Best Practices for Docker Logging
- Centralized Log Management
There was a time when an IT administrator could SSH into different servers and analyze their logs using simple grep and awk commands. While the commands still function as before, due to the complexity of modern microservices and container-based architectures, traditional methods for log analysis aren’t sustainable anymore. With several containers producing a large volume of logs, log aggregation and analysis become highly challenging.
This is where cloud-based centralized log management tools help in efficient and effective analysis of such logs. Moreover, one can also use the same tools to manage infrastructure logs (containerized infrastructure services, Docker Engine, etc.). With both application and infrastructure logs in one place, teams can easily monitor their entire ecosystem, correlate data, find anomalies and troubleshoot issues faster.
It’s not an easy task to monitor an endless stream of logs and find relevant information for the resolution of issues. To make things simple while collecting logs from a large number of containers, organizations can tag their logs using the first 12 characters of the container ID. The tags could be customized with different container attributes to simplify the search.
- Security and Reliability
With modern log analysis tools, it’s easier to run full-text searches over a large volume of log data and get quick results. However, application logs can contain a lot of sensitive data, which shouldn’t fall into the wrong hands. Messages sent via syslog connection should be encrypted to avoid this from happening.

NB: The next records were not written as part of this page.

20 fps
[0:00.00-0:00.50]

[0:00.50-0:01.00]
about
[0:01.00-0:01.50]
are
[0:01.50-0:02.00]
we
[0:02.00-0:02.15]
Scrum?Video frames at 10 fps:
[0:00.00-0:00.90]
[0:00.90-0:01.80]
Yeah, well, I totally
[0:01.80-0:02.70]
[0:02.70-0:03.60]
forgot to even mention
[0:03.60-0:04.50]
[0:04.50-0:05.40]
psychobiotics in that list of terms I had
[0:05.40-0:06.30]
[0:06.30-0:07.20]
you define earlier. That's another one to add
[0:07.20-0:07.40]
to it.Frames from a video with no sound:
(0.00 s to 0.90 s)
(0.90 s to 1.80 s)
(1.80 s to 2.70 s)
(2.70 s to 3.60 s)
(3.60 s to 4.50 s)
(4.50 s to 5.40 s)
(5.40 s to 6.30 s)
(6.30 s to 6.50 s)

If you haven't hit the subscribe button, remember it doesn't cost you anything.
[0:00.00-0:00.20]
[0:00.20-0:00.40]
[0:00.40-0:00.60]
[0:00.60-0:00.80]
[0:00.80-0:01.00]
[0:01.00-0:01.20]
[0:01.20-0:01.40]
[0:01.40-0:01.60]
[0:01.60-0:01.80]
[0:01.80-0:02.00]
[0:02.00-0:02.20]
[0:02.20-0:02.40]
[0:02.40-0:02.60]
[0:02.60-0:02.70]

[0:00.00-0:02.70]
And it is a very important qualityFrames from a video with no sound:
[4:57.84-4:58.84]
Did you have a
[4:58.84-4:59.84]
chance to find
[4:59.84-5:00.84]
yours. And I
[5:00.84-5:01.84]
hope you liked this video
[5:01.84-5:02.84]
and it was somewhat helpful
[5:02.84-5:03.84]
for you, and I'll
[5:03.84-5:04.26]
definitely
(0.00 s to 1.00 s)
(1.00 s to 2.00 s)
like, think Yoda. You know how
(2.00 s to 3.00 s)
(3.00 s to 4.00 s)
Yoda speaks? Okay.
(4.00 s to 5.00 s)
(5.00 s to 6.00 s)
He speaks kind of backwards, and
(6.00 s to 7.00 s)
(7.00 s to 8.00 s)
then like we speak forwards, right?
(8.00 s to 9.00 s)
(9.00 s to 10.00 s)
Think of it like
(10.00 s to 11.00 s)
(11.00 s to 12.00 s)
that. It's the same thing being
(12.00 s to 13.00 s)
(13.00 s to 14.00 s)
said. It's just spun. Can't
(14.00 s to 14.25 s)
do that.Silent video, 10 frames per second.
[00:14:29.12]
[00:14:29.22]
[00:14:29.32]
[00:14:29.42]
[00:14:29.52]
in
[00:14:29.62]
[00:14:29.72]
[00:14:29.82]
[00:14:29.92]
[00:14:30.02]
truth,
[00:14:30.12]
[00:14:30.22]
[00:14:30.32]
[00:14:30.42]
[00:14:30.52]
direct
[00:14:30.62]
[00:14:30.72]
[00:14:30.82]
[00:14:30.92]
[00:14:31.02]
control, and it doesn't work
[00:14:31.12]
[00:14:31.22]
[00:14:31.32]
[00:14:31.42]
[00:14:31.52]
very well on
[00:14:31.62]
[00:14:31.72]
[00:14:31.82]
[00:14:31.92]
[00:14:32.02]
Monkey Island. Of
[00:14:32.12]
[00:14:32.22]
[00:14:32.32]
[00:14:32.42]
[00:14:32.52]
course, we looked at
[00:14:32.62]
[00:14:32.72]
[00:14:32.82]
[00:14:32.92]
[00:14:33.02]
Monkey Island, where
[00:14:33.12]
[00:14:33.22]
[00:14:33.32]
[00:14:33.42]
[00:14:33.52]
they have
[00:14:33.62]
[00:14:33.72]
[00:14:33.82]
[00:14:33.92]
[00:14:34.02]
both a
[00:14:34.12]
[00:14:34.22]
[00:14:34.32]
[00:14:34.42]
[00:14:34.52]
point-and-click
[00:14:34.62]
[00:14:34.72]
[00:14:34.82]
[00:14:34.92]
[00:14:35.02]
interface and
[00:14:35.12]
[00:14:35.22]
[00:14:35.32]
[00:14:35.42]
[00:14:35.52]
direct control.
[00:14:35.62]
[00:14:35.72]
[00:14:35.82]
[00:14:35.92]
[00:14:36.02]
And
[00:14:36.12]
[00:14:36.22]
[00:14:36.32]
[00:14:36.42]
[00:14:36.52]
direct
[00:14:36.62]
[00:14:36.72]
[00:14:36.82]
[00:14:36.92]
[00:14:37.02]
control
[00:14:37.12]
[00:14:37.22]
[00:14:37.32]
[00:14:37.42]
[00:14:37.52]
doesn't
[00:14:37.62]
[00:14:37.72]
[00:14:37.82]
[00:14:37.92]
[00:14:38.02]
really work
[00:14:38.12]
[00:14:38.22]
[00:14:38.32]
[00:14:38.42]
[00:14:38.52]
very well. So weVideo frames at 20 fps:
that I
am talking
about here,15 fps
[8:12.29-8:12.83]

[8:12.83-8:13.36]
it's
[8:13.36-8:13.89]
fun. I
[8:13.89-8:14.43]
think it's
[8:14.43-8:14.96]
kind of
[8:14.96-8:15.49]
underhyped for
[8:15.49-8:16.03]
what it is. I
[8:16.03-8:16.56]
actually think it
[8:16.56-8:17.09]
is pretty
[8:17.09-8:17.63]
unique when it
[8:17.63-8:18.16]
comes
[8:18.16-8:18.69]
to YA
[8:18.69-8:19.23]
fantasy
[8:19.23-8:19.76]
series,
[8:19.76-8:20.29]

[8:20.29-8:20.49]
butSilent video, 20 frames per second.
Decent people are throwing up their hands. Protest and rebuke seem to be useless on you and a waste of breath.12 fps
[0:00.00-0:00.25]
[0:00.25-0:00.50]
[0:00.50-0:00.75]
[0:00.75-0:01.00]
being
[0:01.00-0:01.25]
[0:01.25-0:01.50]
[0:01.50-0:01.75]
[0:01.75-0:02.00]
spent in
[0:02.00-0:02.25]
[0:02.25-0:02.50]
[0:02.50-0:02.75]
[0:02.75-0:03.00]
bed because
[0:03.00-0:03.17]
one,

While using a syslog driver with TCP or TLS is a reliable method for the delivery of logs, temporary network issues or high network latency can interrupt real-time monitoring. It’s seen often when the syslog server is unreachable, Docker Syslog driver blocks the deployment of containers and also loses logs. To avoid this, teams can install the syslog server on the host. Alternatively, they can also use a dedicated syslog container, which can send the logs to a remote server.
- Real-Time Response
For real-time monitoring, teams can use docker logs command’s –follow option. The feature is similar to the conventional -tail command, and helps in viewing log files in production environments to identify issues proactively. Log management tools like SolarWinds Loggly® and Papertrail can further simplify real-time monitoring from multiple sources, with unified dashboards giving a quick overview of the environment. Further integrating the log management solution with notification tools like Slack, PagerDuty, Victorops, etc, is also crucial. With notifications, IT administrators can configure intelligent alerts to stay on top of their Docker application logs.
Top Tools for Docker Log Management
Open Source Tools: Organizations can develop robust log monitoring and analytics set up using various open-source tools. These tools may pose some configuration challenges, but strong community support can help address such issues. For instance, they can consider Telegraf / syslog + docker syslog driver for log collection, Influx DB for storage, and Grafana and Chronograf to create a user interface. Also, there are several guides available to use ELK stack (Elastic Search, Logstash, and Kibana) for Docker monitoring.
Commercial Tools: While an open-source tool for log management and analysis may appear to be a lucrative option, it can take up a lot of time and effort to set up a Docker log viewer. This is where commercial tools often have an advantage, as they come with dedicated support. Tools like Dynatrace, Papertrail, Loggly, Logentries, Sentry also offer several advanced features to simplify troubleshooting. Further, most of these tools offer a free evaluation period.